Alors que les responsables de la vaste fraude financière dans l'affaire Cinar ont été déclarés coupables jeudi, Québec assure qu'il s'active pour renforcer la protection des investisseurs et l'indemnisation des victimes de tels escrocs.

Le ministre des Finances Carlos Leitão confirmera dans quelques mois les changements qui devraient permettre à l'Autorité des marchés financiers (AMF) de mettre K.-O. les conseillers financiers fraudeurs et incompétents, avant qu'ils ne dépouillent les petits épargnants de millions de dollars, comme l'ont fait Vincent Lacroix, Earl Jones et Carole Morinville, notamment.

Des changements sont aussi proposés au Fonds d'indemnisation des services financiers (FISF), dont les règles sont jugées trop restrictives : la majorité des victimes de fraude qui y font une réclamation ne peuvent rien recevoir.

« Nous travaillons sur un projet de loi dont les grandes orientations ont été présentées au dernier budget, a indiqué Audrey Cloutier, attachée de presse du ministre Leitão. Le projet de loi sera présenté au cours de l'année, vraisemblablement à l'automne. »

Quelques changements proposés

- Bonifier le FISF pour qu'il couvre tout investisseur victime d'une fraude commise par un conseiller inscrit auprès de l'AMF, peu importe la nature du produit financier en cause.

- Faire approuver les demandes d'indemnisation par un comité indépendant et créer un mécanisme de révision des décisions.

- Créer un comité consultatif représentant les investisseurs, les épargnants et les consommateurs de produits et services financiers, chargé de faire valoir leurs intérêts au sein de l'AMF.

- Financer la mission éducative de l'AMF à même ses revenus plutôt que par les pénalités et amendes.

- Simplifier et uniformiser les pouvoirs d'inspection et d'enquête de l'AMF, et permettre une intervention plus rapide auprès des cabinets et représentants fautifs.

Les modifications suggérées ne couvrent pas la fraude commise par un conseiller sans permis, ni les malversations des gestionnaires de fonds communs et des courtiers.

Victimes laissées pour compte

Un seul des 1600 épargnants ayant perdu 130 millions dans l'affaire Mount Real, l'une des pires fraudes financières du Québec, a été indemnisé par le FISF. Même si plusieurs conseillers financiers de Mount Real détenaient un permis d'exercice, les victimes ne répondaient pas aux critères du Fonds, parce que les produits vendus n'étaient pas approuvés par l'AMF.

Les 200 victimes d'Earl Jones, fraudées pour 50 millions, n'ont pas non plus été indemnisées, parce que le pseudo-conseiller financier ne détenait aucun permis. Dans la fraude de 113,5 millions de Norbourg, 920 victimes sur 9200 ont eu droit à certaines compensations.

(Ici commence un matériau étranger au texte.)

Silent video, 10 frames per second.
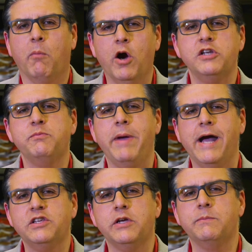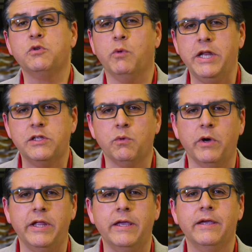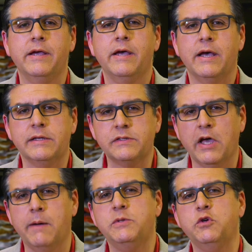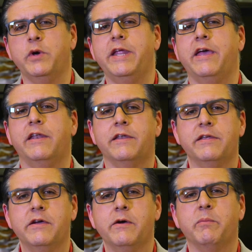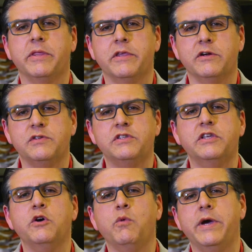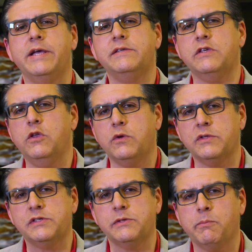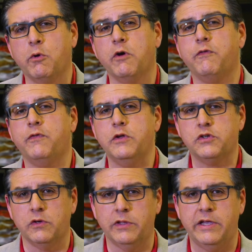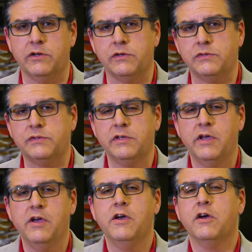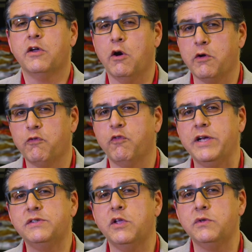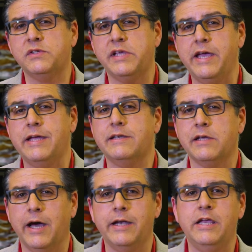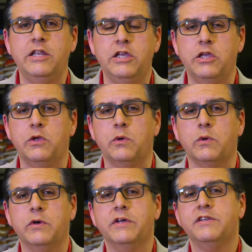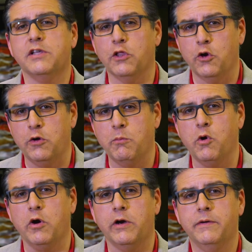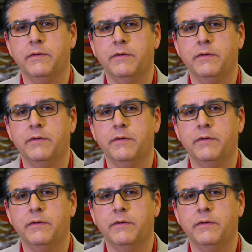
March Match-Up twenty twenty has come to an end, but there are still ways that you can support future leaders. Go to Fresno State dot E D U to learn more.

Les victimes de Mount Real avaient déposé une pétition à l'Assemblée nationale en 2011 pour demander des changements aux critères d'admissibilité du Fonds d'indemnisation.

Le groupe n'a jamais eu de réponse à ses demandes. Il n'a pas été sollicité au cours des consultations menées par l'AMF et par le ministre des Finances au sujet des changements visant à mieux protéger les investisseurs. La représentante des victimes, Janet Watson, n'était même pas au courant des propositions mises de l'avant.

« C'est un peu tard pour nous, mais peut-être que finalement nos déboires serviront à faire bouger les choses », a laissé tomber Mme Watson.

L'ex-PDG de Mount Real, Lino Matteo, a été reconnu coupable de fraude et autres malversations jeudi dernier dans l'affaire Cinar, avec ses comparses Ronald Weinberg et John Xanthoudakis.

Mais ce procès ne concernait pas les 1600 petits investisseurs floués, victimes d'une fraude financière se rapprochant d'une « combine à la Ponzi », mise au jour en 2005. Dans cette affaire, Matteo est poursuivi par l'AMF pour 308 infractions à la Loi sur les valeurs mobilières. Les procédures ont été retardées par l'extrême complexité de l'affaire, par les manoeuvres de l'accusé pour faire traîner les choses et par la tenue du procès Cinar, qui a duré deux ans.

Alors qu'il sera vraisemblablement en prison, Matteo reviendra en cour en septembre prochain pour subir son autre procès.

« La seule petite lueur de justice que nous pouvons voir en 11 ans, c'est de penser que l'accusé arrivera à son nouveau procès avec les menottes aux poignets », se réjouit Janet Watson.